Hey guys,

I’m still kind of new to CUDA. But basically, I need the 3x3 inverse of a matrix of floats. I figured the easiest and fastest way to do this would be to brute force it. This way I’m not doing any LU stuff. I actually forgot the real name of it. Is it a left upper diagonalization? Either way, that is only good for large matrices when what I’m doing is a million 3x3 inverses instead of one inverse on a million by million array.

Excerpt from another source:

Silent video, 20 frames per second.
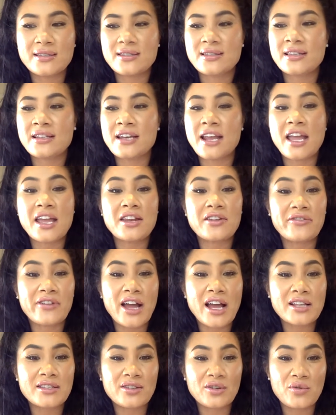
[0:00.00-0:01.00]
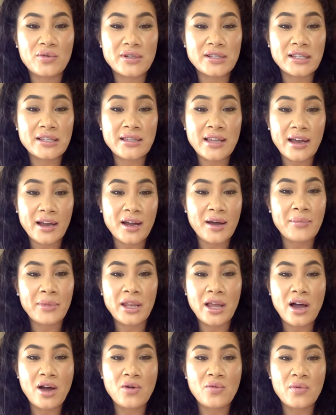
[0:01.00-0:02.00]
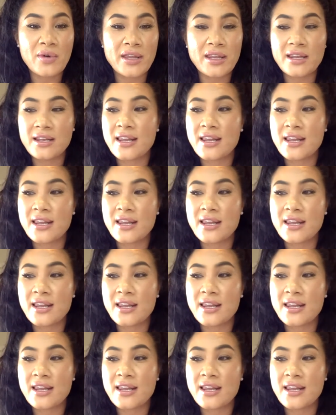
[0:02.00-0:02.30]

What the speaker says: the negative consequences that come along with it.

So, points are stored like this :

It is also worth noting that all points are stored in one contiguous array, created by CudaMalloc().

```
struct point
{
union
{
float p[3];
struct { float x, y, z; };
};
};
```

And these are held in a tetrahedron by :

```
struct tetra
{
int p[4]; // vertices
/* ... */
};
```

And here’s how I brute-force the 3x3 inverse :

```
__device__
inline float two_by_two_determinant(float *m )
{
return m[0] * m[3] - m[1] * m[2];
}
__device__
inline float three_by_three_determinant(float *m)
{
float u[4] = { m[4], m[5], m[7], m[8] };
float v[4] = { m[3], m[5], m[6], m[8] };
float w[4] = { m[3], m[4], m[6], m[7] };
return m[0] * two_by_two_determinant(u) -
m[1] * two_by_two_determinant(v) +
m[2] * two_by_two_determinant(w);
}
__device__
void three_by_three_inverse(float *m)
{
float a0[4] = { m[4], m[5], m[7], m[8] };
float a1[4] = { m[2], m[1], m[8], m[7] };
float a2[4] = { m[1], m[2], m[4], m[5] };
float a3[4] = { m[5], m[3], m[8], m[6] };
float a4[4] = { m[0], m[2], m[6], m[8] };
float a5[4] = { m[2], m[0], m[5], m[3] };
float a6[4] = { m[3], m[4], m[6], m[7] };
float a7[4] = { m[1], m[0], m[7], m[6] };
float a8[4] = { m[0], m[1], m[3], m[4] };
float divisor = 1 / three_by_three_determinant(m);
float n[9] = { two_by_two_determinant(a0),
two_by_two_determinant(a1),
two_by_two_determinant(a2),
two_by_two_determinant(a3),
two_by_two_determinant(a4),
two_by_two_determinant(a5),
two_by_two_determinant(a6),
two_by_two_determinant(a7),
two_by_two_determinant(a8)
};
#pragma unroll
for (int i = 0; i < 9; ++i)
{
m[i] = n[i] * divisor;
}
}
```

This function is called with something like this :

```
__device__
int contain_test(tetra *t, point *points, int pid)
{
float *a = (points + t->p[0])->p;
float *b = (points + t->p[1])->p;
float *c = (points + t->p[2])->p;
float *d = (points + t->p[3])->p;
float *e = (points + pid)->p;
float A[9] = { 0 };
float u[3] = { b[0] - a[0], b[1] - a[1], b[2] - a[2] };
float v[3] = { c[0] - a[0], c[1] - a[1], c[2] - a[2] };
float w[3] = { d[0] - a[0], d[1] - a[1], d[2] - a[2] };
for (int j = 0; j < 3; ++j)
{
int offset = 3 * j;
A[offset + 0] = u[j];
A[offset + 1] = v[j];
A[offset + 2] = w[j];
}
three_by_three_inverse(A);
/* .. */
}
This is called by the global function :
[code]
__global__
void compute_distance(point *points, tetra *mesh, int *pa, int *ta, float *dist, int n, PredicateInfo *preds)
{
int i = threadIdx.x + blockIdx.x * blockDim.x;
if (i >= n)
return;
if (pa[i] < 0 )
return;
tetra *t = mesh + ta[i];
//print_tetra(t);
if (contain_test(t, points, pa[i]))
{
/* ... */
```

I think everything was stored successfully in a row-major order but I’m not entirely sure. Seems like it worked.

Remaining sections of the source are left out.